= Valentin Ivanov (astronomer) =

Bulgarian astronomer

Valentin D. Ivanov (Валентин Д. Иванов) is a Bulgarian astronomer working in the European Southern Observatory, mainly at the Paranal site. Among his primary research areas are the dynamics of star clusters, formation of stars, brown dwarfs, and exoplanets around such objects.

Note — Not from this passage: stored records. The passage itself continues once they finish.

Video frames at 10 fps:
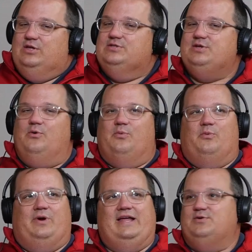so
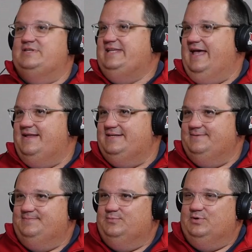we're getting towards the end.
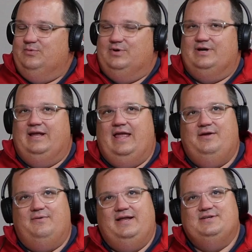We're
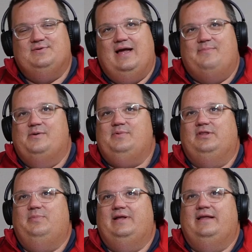getting ready to wrap up a
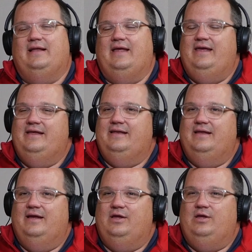little bit, and
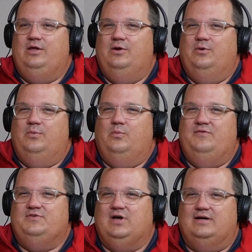
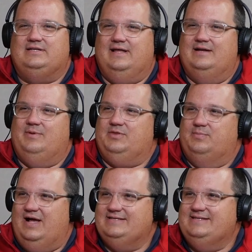we've talked a lot about the
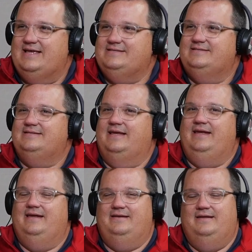process
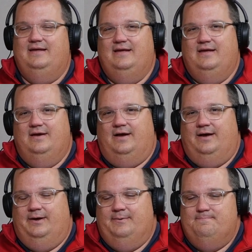and
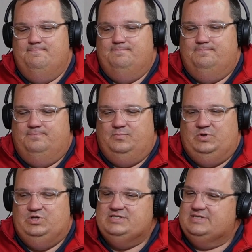
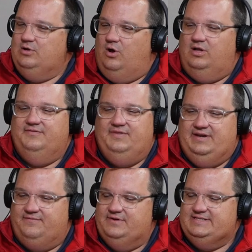just all of the
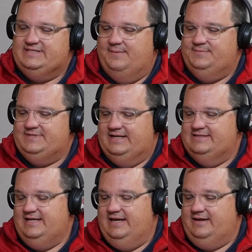different steps that
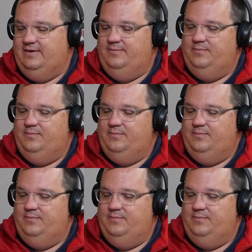it's take.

Valentin Ivanov and Ray Jayawardhana are two of the pioneers of the investigation of the planemos. They discovered the extremely low low mass binary Oph 162225-240515 whose components were thought for a while to be planetary mass objects (a.k.a. planemos). This discovery came just before the debate about the 2006 planet definition, and posed the problem about the distinction between planets and brown dwarfs.

==Background==
Valentin D. Ivanov was born in the town of Bourgas, Bulgaria in 1967. He obtained his master's degree in physics and astronomy at the University of Sofia in 1992. He earned a PhD degree at the University of Arizona, Tucson, Arizona, U.S. in 2001. He became a fellow at the European Southern Observatory, on La Silla and Cerro Paranal. In 2003-2014 he was a staff astronomer at the European Southern Observatory (ESO), Paranal where he was an instrument scientist for a number of near-infrared instruments, including SofI at the NTT, ISAAC and VISIR at the VLT, and the wide-field camera VIRCAM mounted at the VISTA (telescope). He moved to the ESO headquarters in 2015 where he is working at the science-grade data products group.

Science fiction is Valentin's hobby. He has about thirty stories appearing in Bulgaria and a few in various English language venues. His stories has been translated in German and Russian as well. In 2006, together with Kiril Dobrev, he has published a science fiction story collection in Bulgarian. His stories in English can be found in Letters to Tiptree and Life Beyond Us.